In the twentieth century America and the UK supported by the institutions established after the Second World War held sway in the world. But in the twentieth first century economic power and its associated influence is shifting to other countries and forms of government.

In the past

Germany and the Soviet Union challenged the US and the UK in the last century even though the type of liberal democracy promoted by the latter two countries proved most successful. And with such a victory a liberal democratic approach to government and the economy spread around the world.

At the time it was assumed countries were drawn to liberal democracy for its values and openness. But in addition to such characteristics countries were supportive because it provided a successful model of economic growth that created tremendous wealth. Countries that elected liberal democratic governments grew their economies and improved standards of living for their citizens more than other more autocratic forms of government.

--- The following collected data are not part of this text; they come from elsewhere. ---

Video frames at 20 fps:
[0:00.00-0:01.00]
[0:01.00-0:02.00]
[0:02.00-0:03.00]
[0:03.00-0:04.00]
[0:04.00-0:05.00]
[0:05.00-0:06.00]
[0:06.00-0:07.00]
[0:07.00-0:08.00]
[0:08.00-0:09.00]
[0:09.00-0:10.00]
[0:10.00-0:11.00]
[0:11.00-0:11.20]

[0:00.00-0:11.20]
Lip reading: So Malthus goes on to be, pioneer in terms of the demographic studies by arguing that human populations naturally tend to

In recent years however liberal democracies have faltered as they struggle to provide a stable economic environment or distribute wealth in a fair and equitable manner. The rise of populist movements in countries across the EU and in the US has been partly as a result of slower economic growth and its effect on the behaviour of swaths of voters.

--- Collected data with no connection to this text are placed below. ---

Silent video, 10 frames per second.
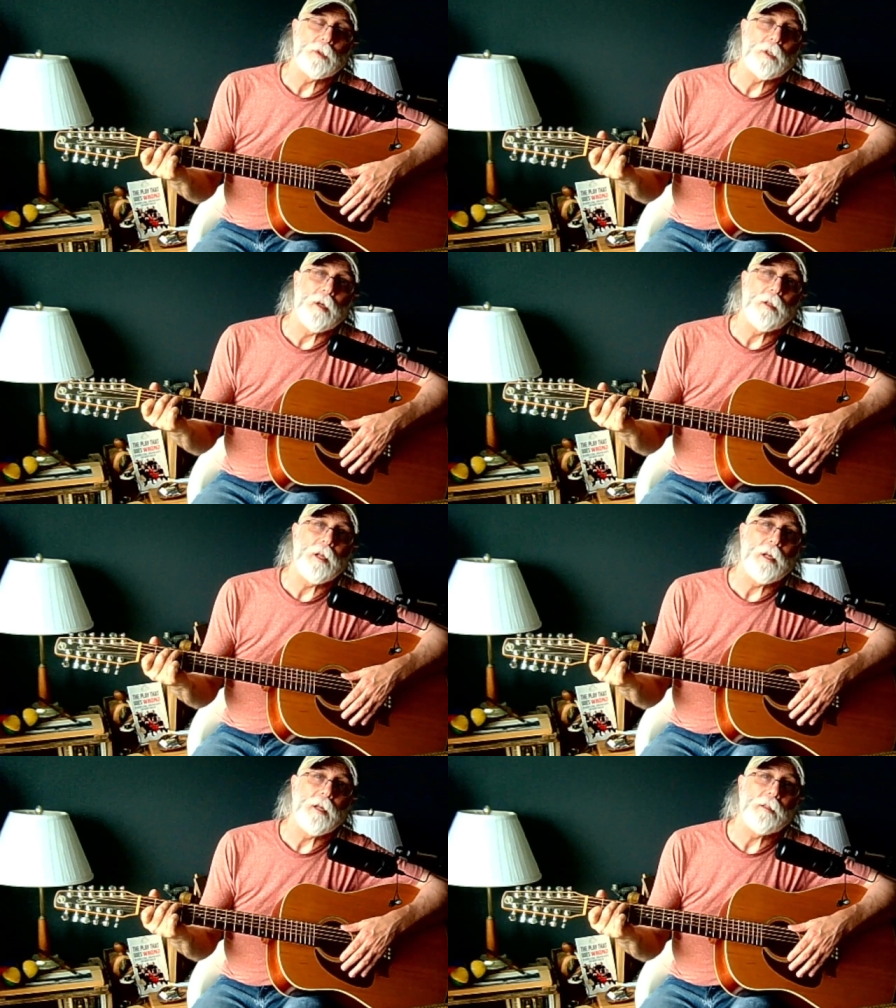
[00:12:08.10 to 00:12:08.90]

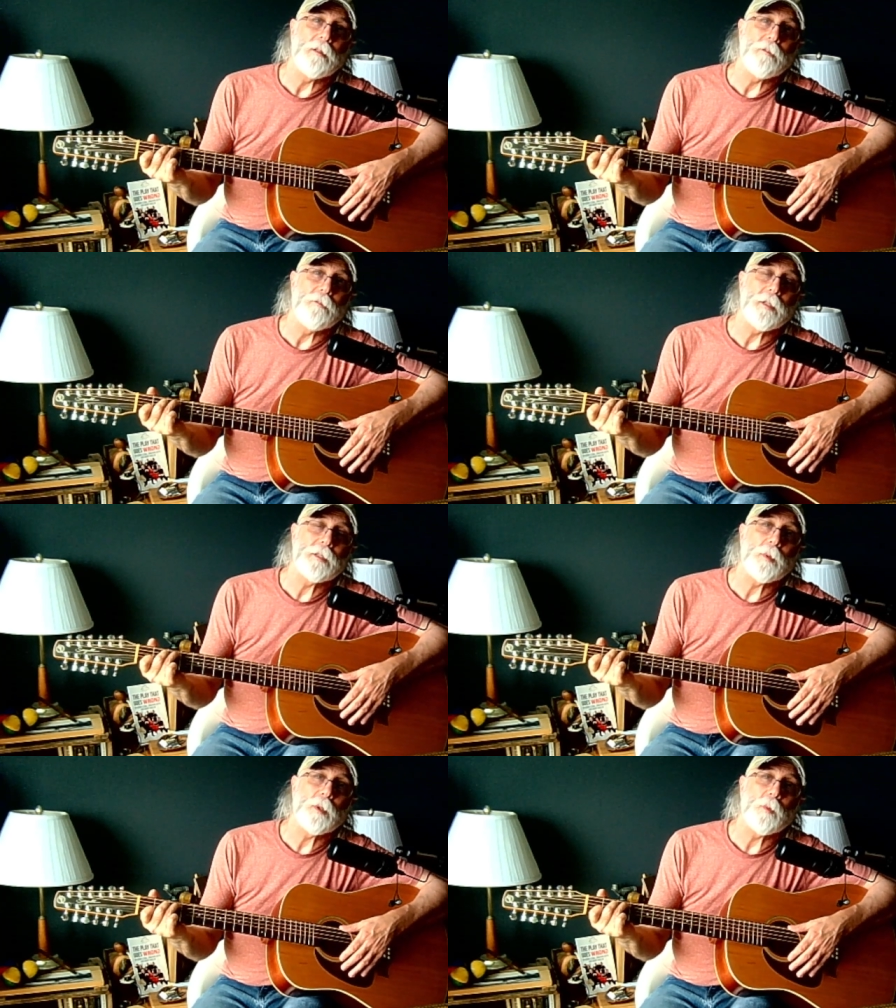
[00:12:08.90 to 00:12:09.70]
online on
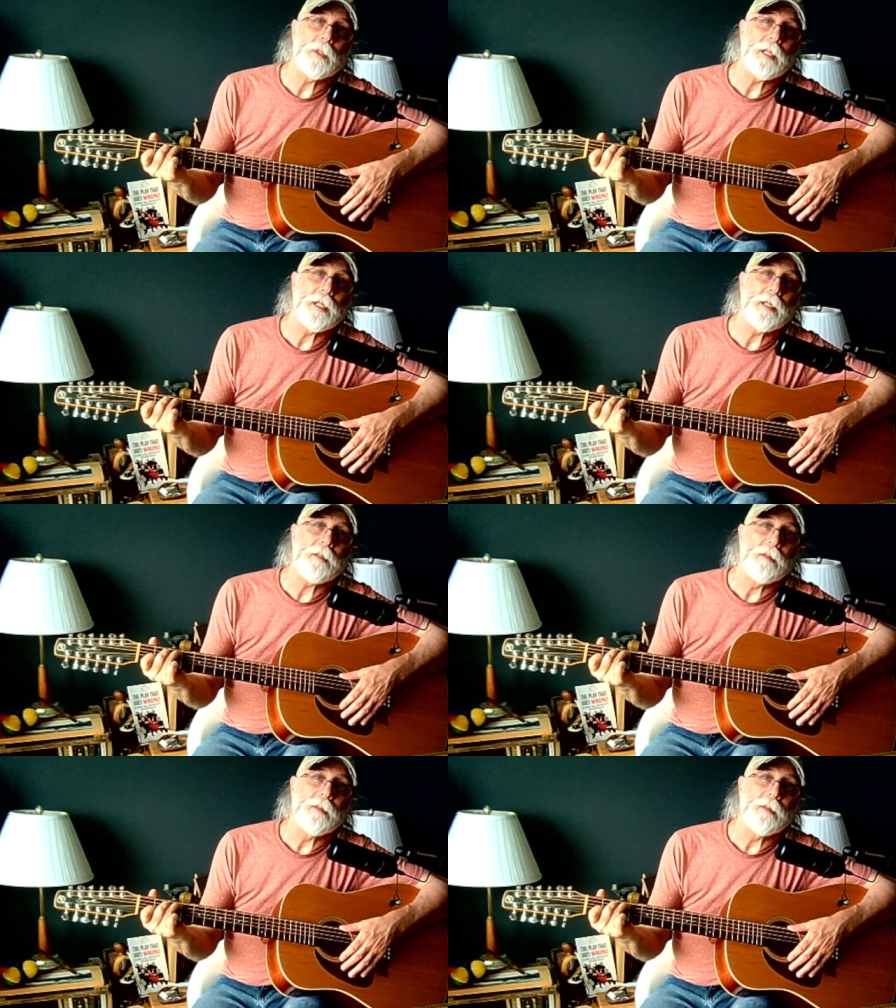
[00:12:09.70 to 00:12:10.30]
Facebook one day,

The economic slowdown has given people a reason to question the merits of liberal values and democratic governments while other darker and more sinister forces use it to promote authoritarian governments such as China and Russia.

In the future

In the past, countries with liberal democratic values accounted for the majority of the wealth in the world. In the future, countries that eschew such values will account for the majority of the world’s wealth. In fact, the swing to authoritarian regimes is likely to continue to a point where they will account for the vast majority of the wealth in the near future.

With the transfer of such power the attractiveness of authoritarian forms of government will increase as people’s lives improve and the clamour for liberal values dampens. Such a shift in wealth will support new centrally controlled military-backed powers, which will escalate a further shift away from democratic forms of governments.

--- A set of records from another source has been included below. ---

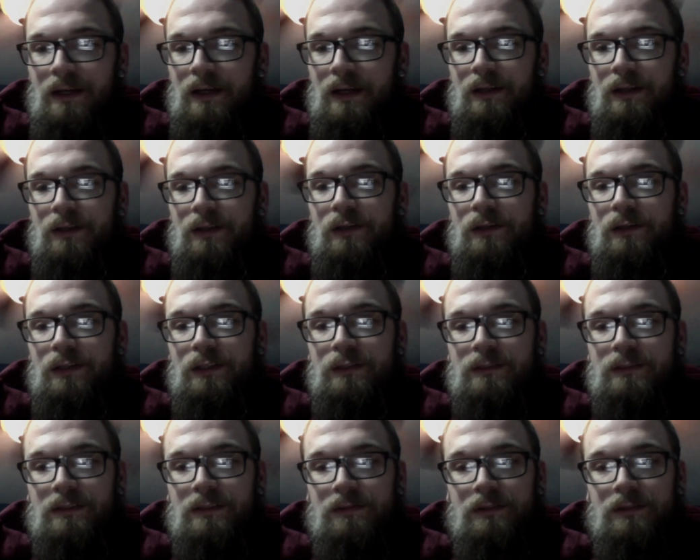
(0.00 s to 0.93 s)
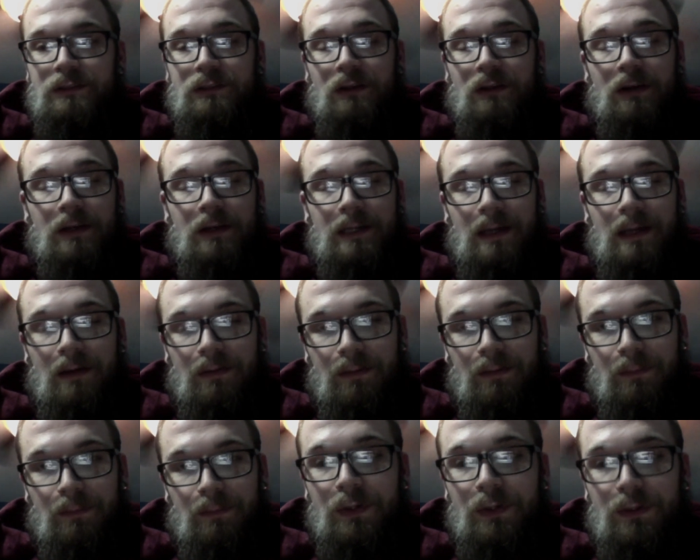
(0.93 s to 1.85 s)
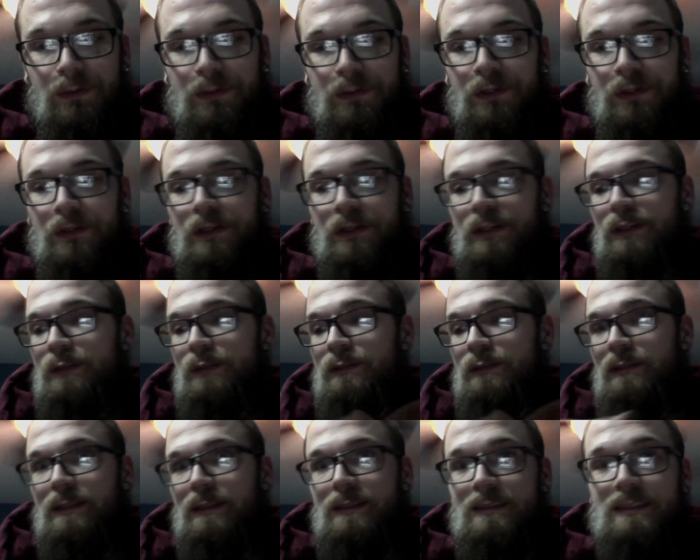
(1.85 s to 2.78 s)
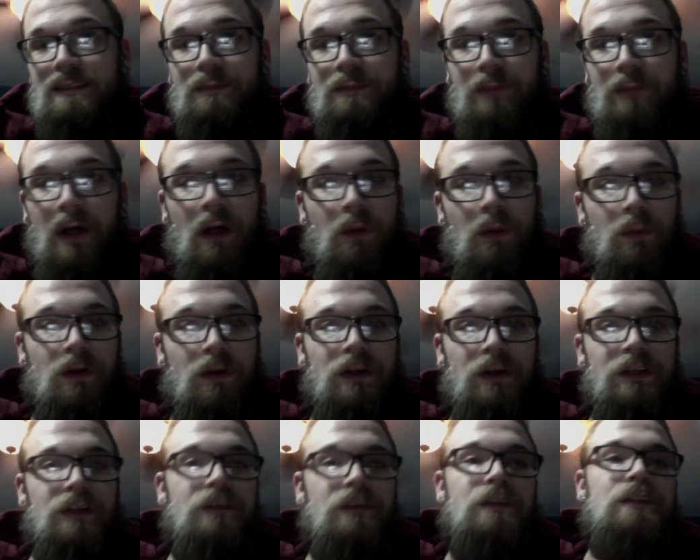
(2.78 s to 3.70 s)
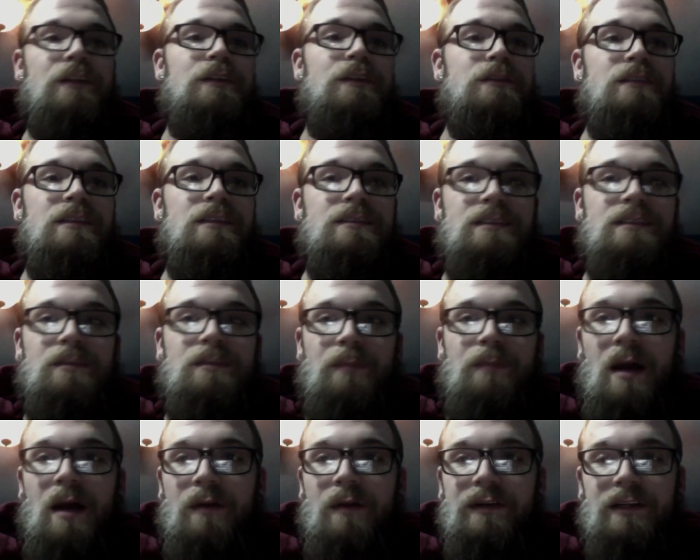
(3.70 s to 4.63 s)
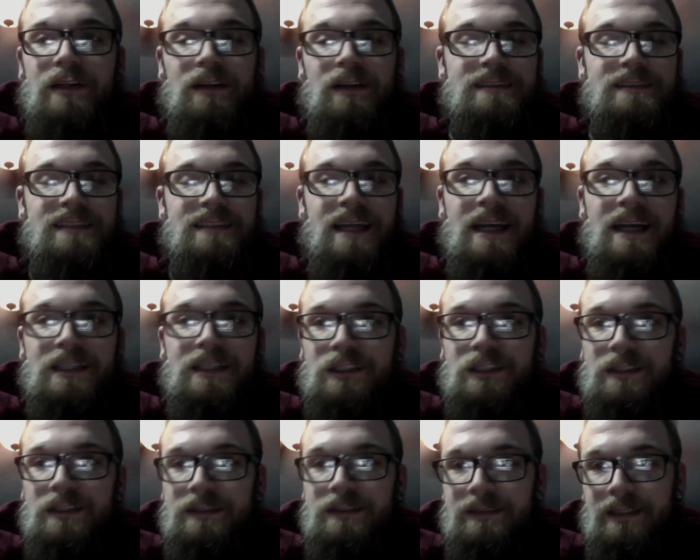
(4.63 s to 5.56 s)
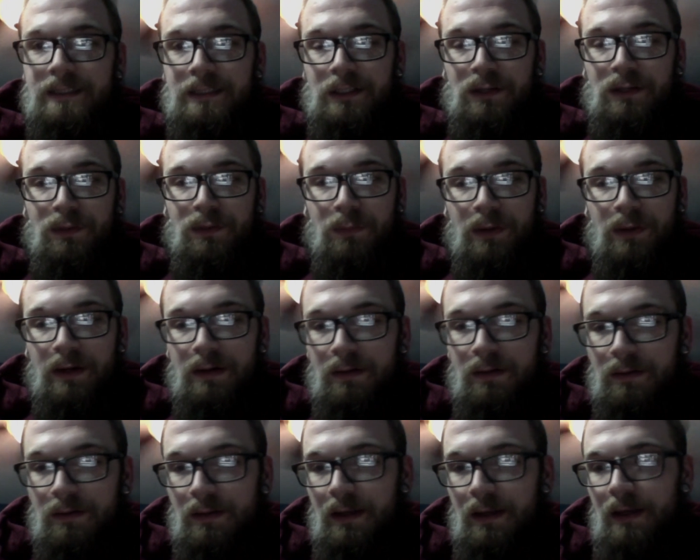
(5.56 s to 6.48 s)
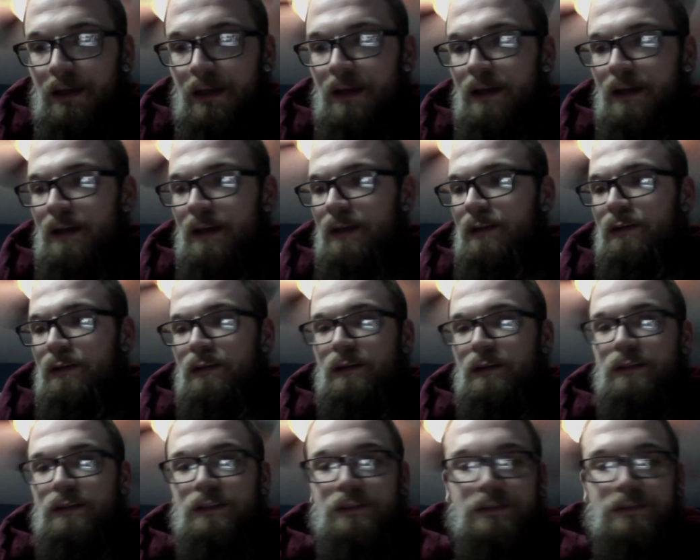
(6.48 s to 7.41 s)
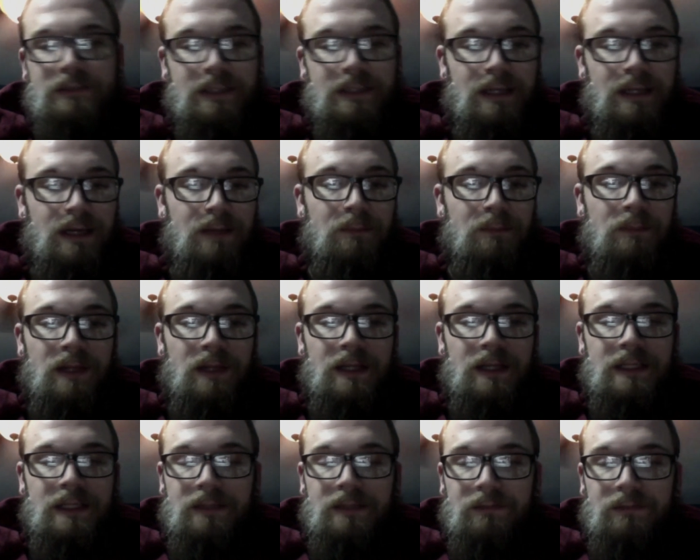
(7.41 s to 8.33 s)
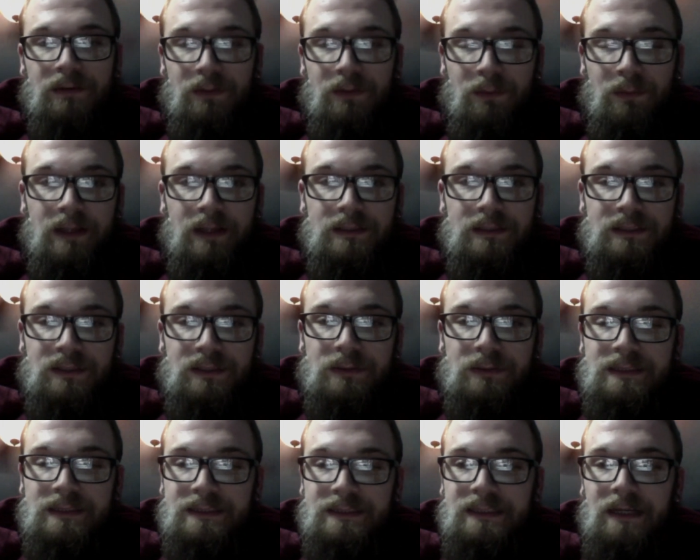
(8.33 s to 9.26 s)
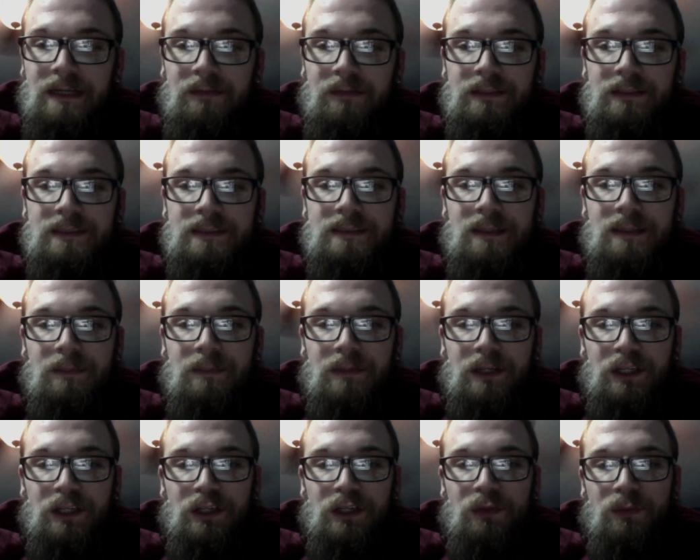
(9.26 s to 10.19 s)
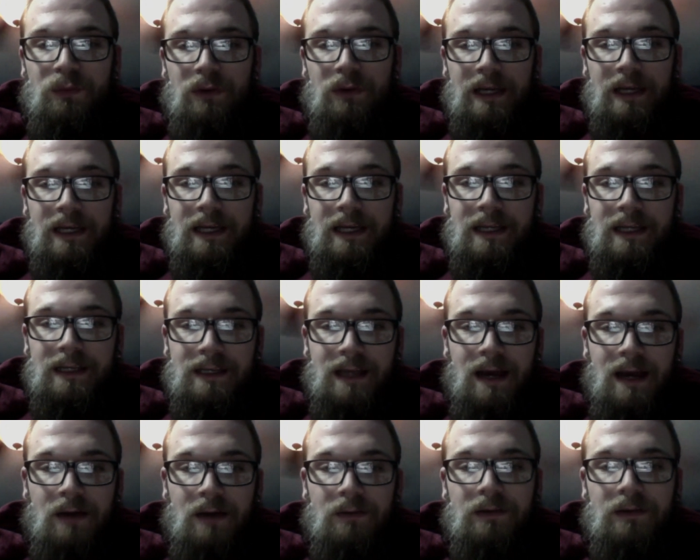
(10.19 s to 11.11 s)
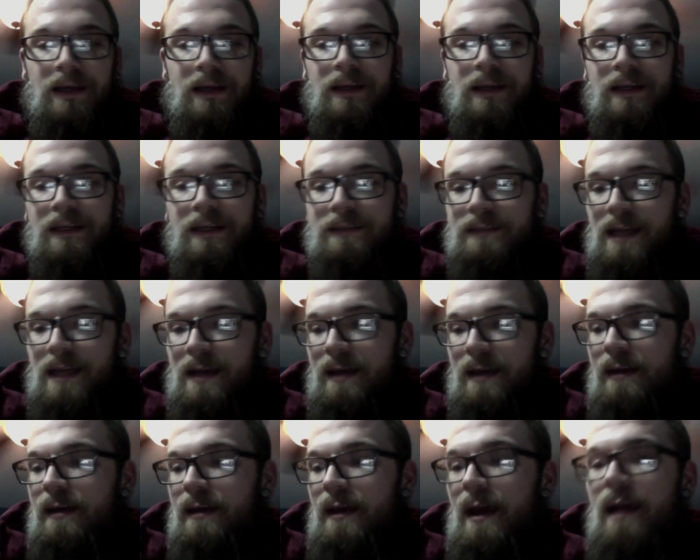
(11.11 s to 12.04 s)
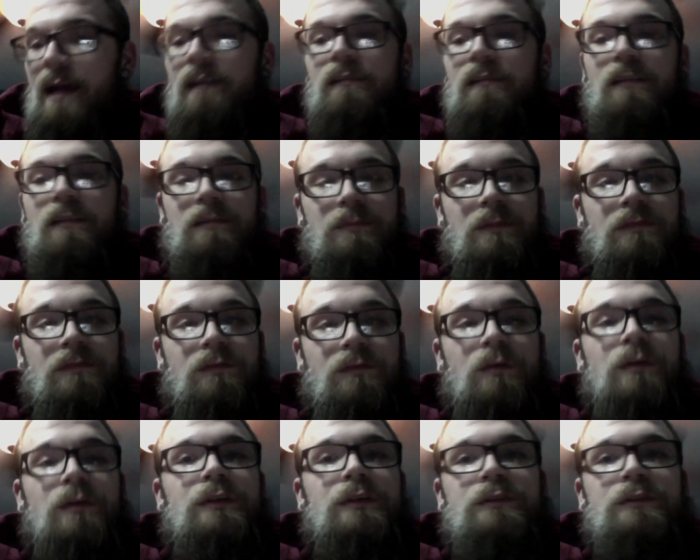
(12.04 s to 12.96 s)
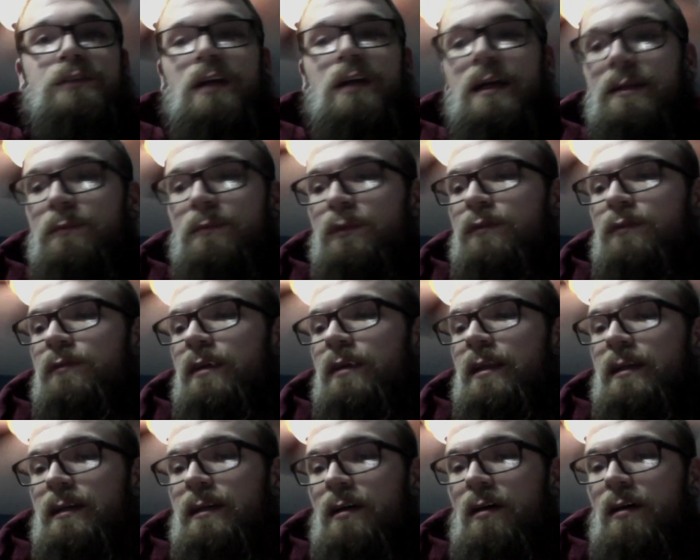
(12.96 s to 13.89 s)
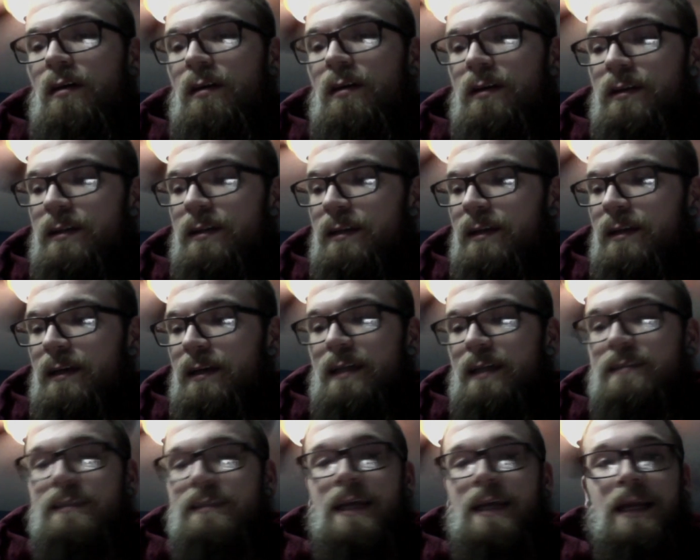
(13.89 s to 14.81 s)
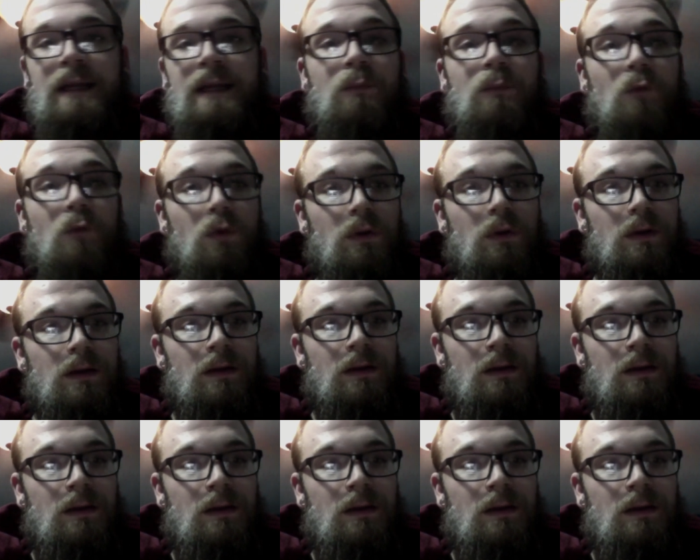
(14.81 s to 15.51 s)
You can use it for drawing down the moon. You can use it in spell work. You can use it to power your intentions and your will. You can use it in many different ways. So it's definitely something you want to get down and get taken care of before you try to move any on to any more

Regardless of the type of government that prevails in a particular country its success will depend on its ability to provide economic stability, rising incomes, and a better standard of living for its people. Whether such rewards are provided by Western liberal democratic governments or by authoritarian regimes will be of less importance to future generations.

The competence of governments to compete economically will decide whether or not the Western liberal democracies of the twentieth century will continue to dominate during the twenty-first. Democratically elected governments that fail to meet the economic challenge will cede ground to authoritarian regimes that manage successful economies.

So, the age of Western liberal democracy is under threat as economic growth slows and authoritarian governments learn to manage successful economies.